▸ **Work request**
I would like the lines below, from the one with "[00:00:06.00 to 00:00:07.00]" through the one with "Transcript: This is", copied exactly and without any pictures.

▸ **Record excerpts**
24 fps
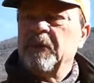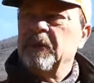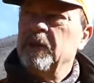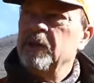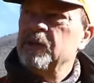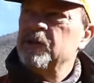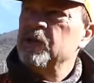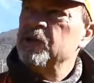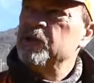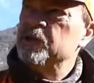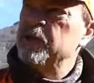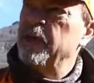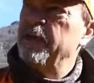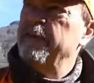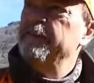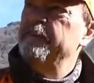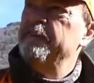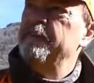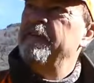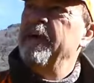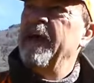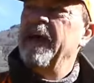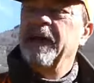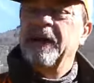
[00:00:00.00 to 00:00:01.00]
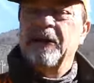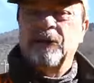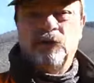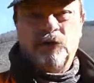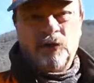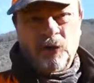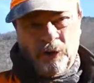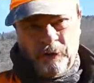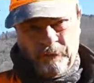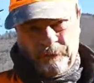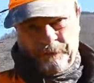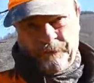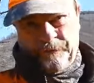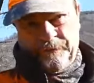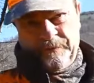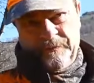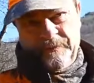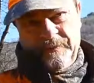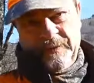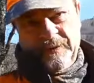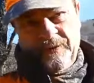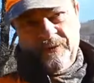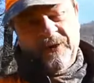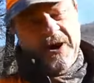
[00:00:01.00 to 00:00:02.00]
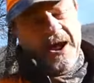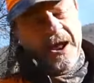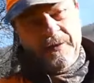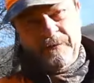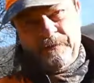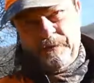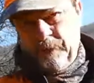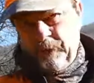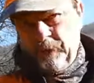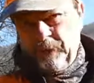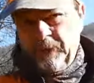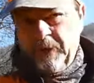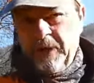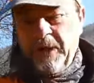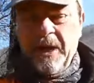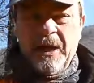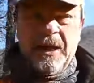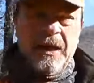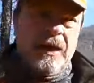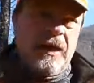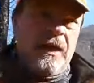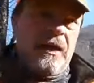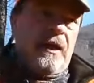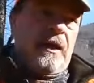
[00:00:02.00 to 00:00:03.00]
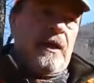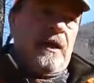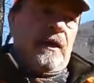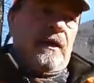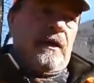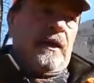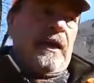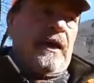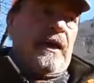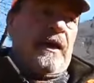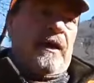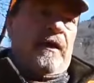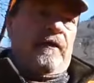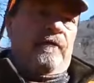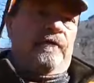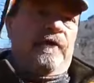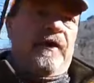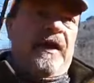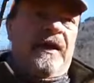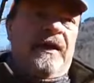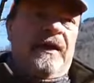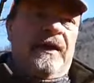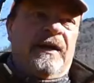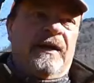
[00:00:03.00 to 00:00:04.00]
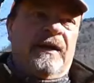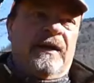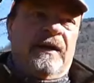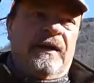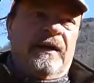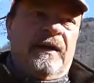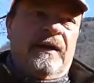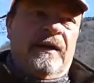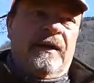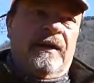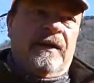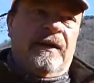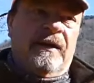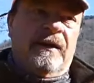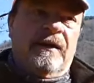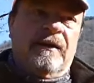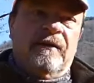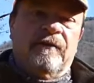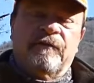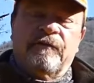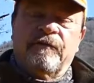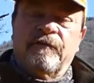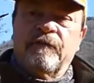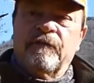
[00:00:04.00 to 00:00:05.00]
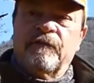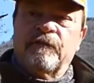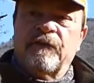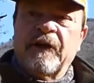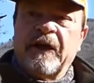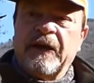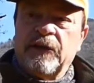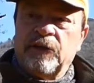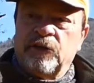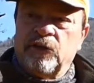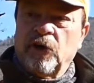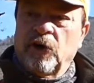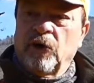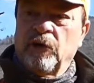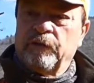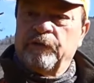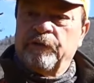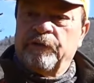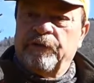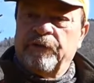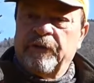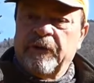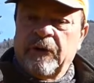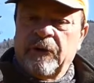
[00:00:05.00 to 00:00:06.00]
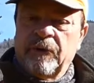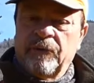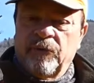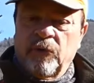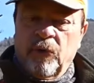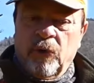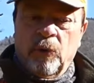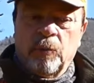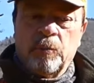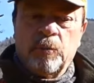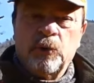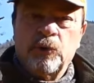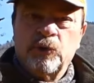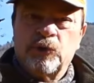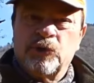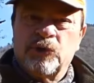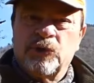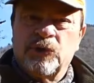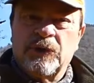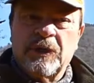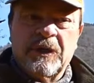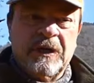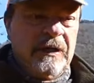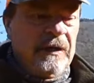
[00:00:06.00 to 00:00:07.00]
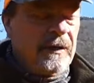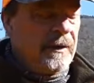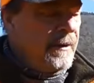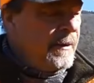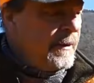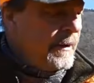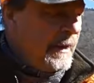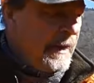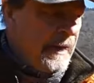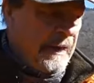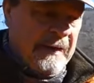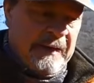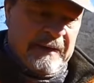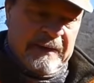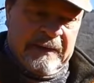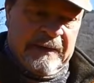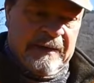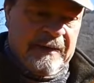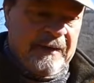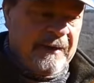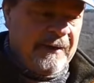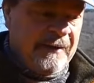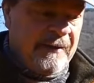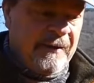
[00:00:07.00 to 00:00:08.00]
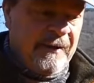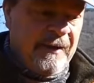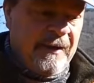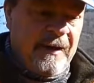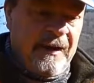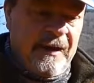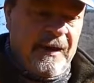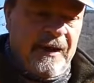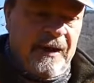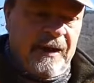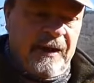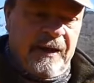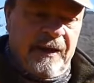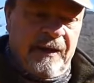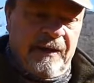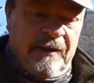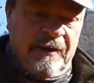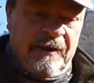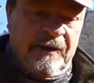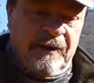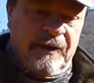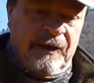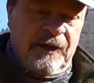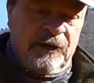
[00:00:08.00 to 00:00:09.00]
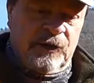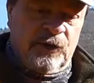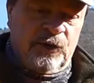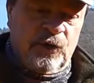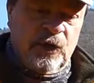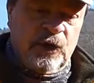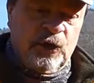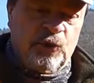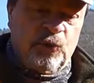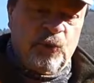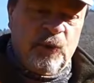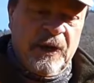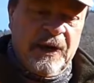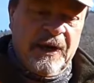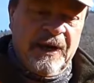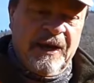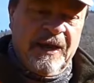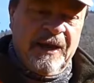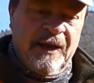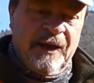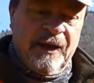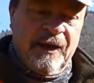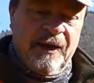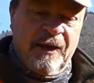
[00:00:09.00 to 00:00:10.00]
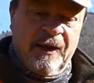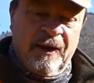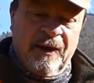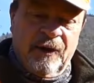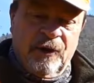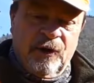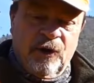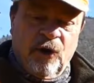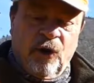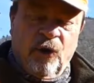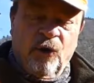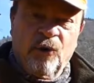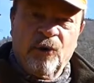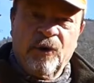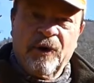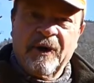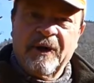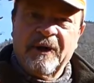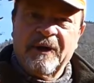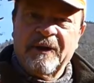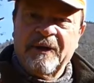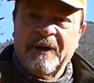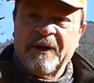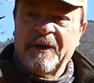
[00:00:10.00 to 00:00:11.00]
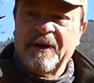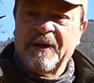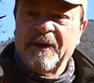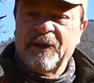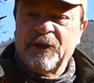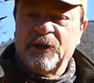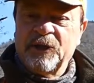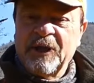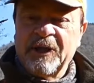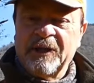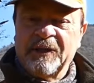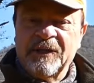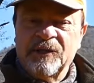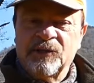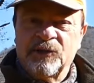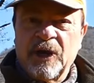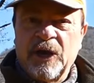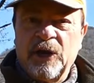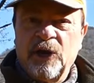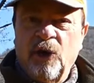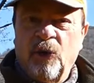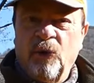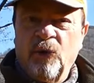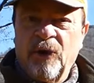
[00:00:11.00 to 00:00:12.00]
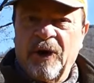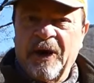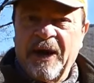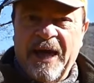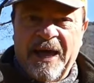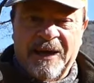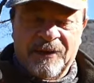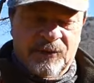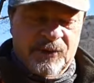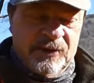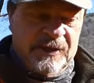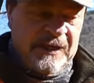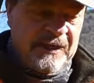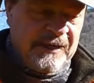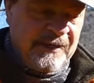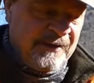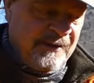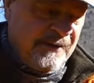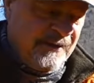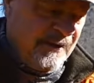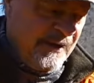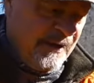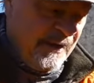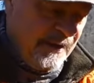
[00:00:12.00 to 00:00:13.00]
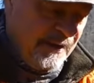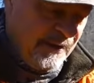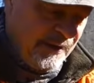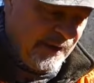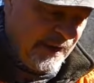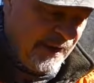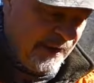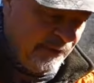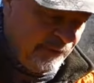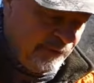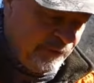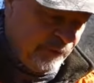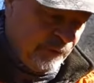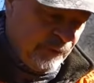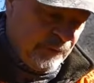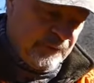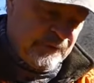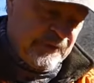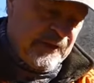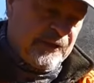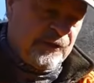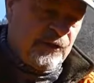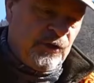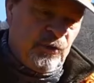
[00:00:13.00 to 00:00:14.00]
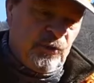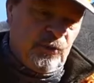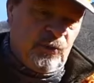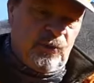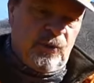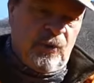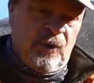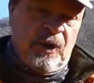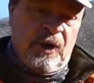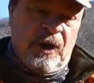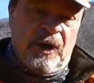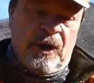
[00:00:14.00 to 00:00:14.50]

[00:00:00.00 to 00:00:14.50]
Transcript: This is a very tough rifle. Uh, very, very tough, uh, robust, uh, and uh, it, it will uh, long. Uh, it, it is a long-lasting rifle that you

...

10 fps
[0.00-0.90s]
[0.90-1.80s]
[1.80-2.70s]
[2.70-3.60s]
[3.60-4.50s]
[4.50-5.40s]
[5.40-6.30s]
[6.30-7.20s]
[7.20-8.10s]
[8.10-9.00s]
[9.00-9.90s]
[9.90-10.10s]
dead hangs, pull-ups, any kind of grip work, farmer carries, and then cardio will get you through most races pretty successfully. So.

▸ **Response area**
[00:00:06.00 to 00:00:07.00]
[00:00:07.00 to 00:00:08.00]
[00:00:08.00 to 00:00:09.00]
[00:00:09.00 to 00:00:10.00]
[00:00:10.00 to 00:00:11.00]
[00:00:11.00 to 00:00:12.00]
[00:00:12.00 to 00:00:13.00]
[00:00:13.00 to 00:00:14.00]
[00:00:14.00 to 00:00:14.50]

[00:00:00.00 to 00:00:14.50]
Transcript: This is a very tough rifle. Uh, very, very tough, uh, robust, uh, and uh, it, it will uh, long. Uh, it, it is a long-lasting rifle that you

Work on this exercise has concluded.